The Fibonacci Retracement is one of the best and most commonly used indicators that can help traders identify their entry and take profit levels by utilising the Golden Ratio (1.618). Traders can utilise various Fibonacci Retracement Levels shown as a percentage of how much the price has retraces. These levels are 23.6%, 38.2%, 50.0%, 88.6%, 127.0%, 261.8%, etc. Once the two price points (usually highs and lows) have been selected by the Trader, the indicator will automatically calculate and create these levels (in percentage) between those two price points. As such it is important to remember that Fibonacci Retracement Indicator will show the percentages within the price range chosen by the Trader.

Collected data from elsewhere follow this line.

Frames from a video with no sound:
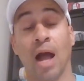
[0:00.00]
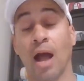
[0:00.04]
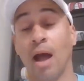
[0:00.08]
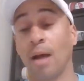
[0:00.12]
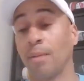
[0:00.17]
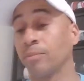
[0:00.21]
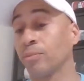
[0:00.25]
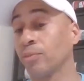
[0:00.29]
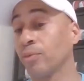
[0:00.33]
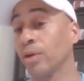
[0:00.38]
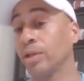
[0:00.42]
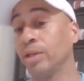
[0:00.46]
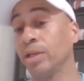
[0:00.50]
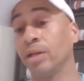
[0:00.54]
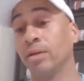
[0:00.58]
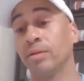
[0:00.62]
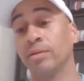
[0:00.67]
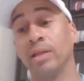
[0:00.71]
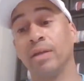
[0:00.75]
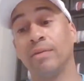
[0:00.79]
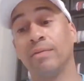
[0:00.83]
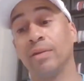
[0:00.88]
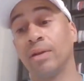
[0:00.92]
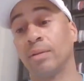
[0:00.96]
I'm really
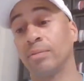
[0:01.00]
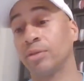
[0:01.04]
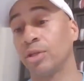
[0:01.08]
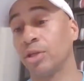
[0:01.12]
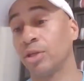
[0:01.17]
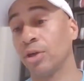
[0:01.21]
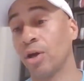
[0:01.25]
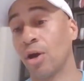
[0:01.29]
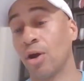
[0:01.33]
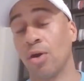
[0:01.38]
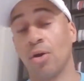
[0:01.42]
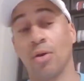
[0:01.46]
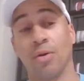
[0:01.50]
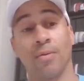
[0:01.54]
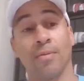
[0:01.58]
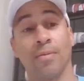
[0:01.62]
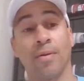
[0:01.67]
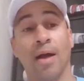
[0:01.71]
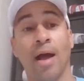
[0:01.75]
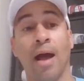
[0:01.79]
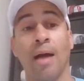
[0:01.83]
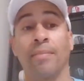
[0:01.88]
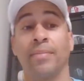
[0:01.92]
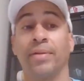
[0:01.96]
going to leave it up to y'all.
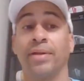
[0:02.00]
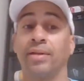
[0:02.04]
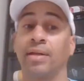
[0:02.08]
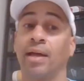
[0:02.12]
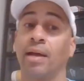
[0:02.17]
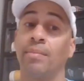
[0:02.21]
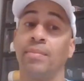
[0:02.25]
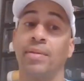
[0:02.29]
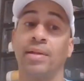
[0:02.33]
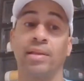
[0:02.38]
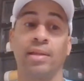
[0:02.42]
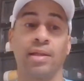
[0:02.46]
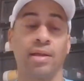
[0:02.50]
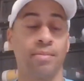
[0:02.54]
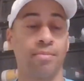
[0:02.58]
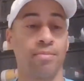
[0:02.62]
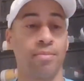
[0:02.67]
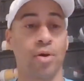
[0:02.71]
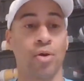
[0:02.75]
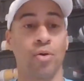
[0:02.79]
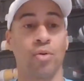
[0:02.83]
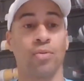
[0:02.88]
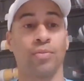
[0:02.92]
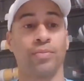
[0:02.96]
I'm in
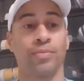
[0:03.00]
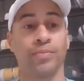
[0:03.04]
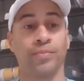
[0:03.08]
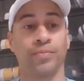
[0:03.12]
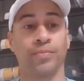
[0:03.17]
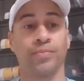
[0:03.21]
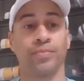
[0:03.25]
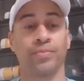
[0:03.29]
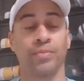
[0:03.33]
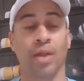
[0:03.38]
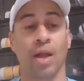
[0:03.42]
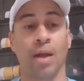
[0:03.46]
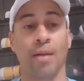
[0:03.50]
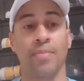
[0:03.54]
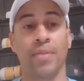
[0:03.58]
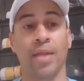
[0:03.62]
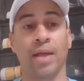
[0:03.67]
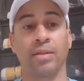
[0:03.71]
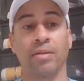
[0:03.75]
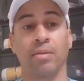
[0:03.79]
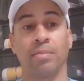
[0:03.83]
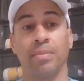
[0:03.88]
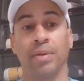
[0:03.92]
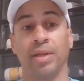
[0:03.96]
limbo. I'm
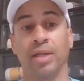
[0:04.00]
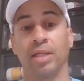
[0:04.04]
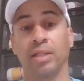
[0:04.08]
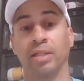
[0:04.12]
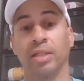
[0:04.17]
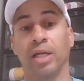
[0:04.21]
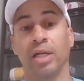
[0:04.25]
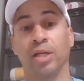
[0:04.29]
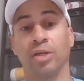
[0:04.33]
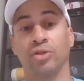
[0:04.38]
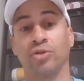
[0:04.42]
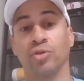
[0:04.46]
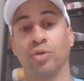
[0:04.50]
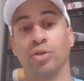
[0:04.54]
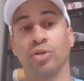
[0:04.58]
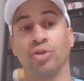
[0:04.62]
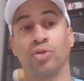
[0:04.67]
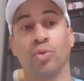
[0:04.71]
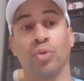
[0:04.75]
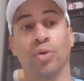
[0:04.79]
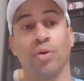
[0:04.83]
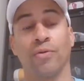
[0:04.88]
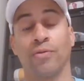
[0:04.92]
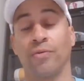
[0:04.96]
not the biggest Air Jordan
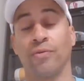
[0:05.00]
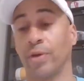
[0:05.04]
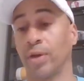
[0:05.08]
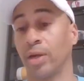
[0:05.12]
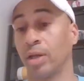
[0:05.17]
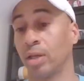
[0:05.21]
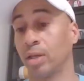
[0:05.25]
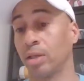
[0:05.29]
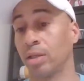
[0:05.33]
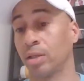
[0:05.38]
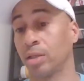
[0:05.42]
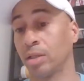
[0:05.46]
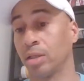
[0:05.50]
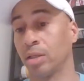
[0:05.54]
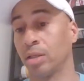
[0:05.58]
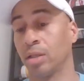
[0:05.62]
12 fan.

#9 Average True Range (ATR)

The Average True Range (ATR) is an indicator that measures the volatility of the asset. The most common ATR is based on the 14-period simple moving average based on true ranges. The range is the distance between a periodic high and low of an asset, it can be applied to any timeframe and period. ATR enables traders to make more informed decisions about their exit levels. The increase in volatility can indicate a market reversal meaning that traders can look to exit their positions to protect their capital from expensive losses and lock into the profit they already made. A decrease in volatility tends to indicate market continuation meaning that traders may choose to keep their positions open expecting to secure more profits as the trend continues in their favour.

#10 Standard Deviation (SD)

The Standard Deviation (SD) is an indicator that provides information on the recent price movements of the assets and can help predict their volatility in the future. It is a very useful indicator for traders who trade breakouts or rely on catching price reversals. High volatility is indicated by high Standard Deviation, while low volatility is indicated by low Standard Deviation.


Thanks for joining us this week! We hope that we’ve introduced you to a few new indicators that you may want to start using to become a better trader! Make sure to always try your new strategies or indicators with a demo account first!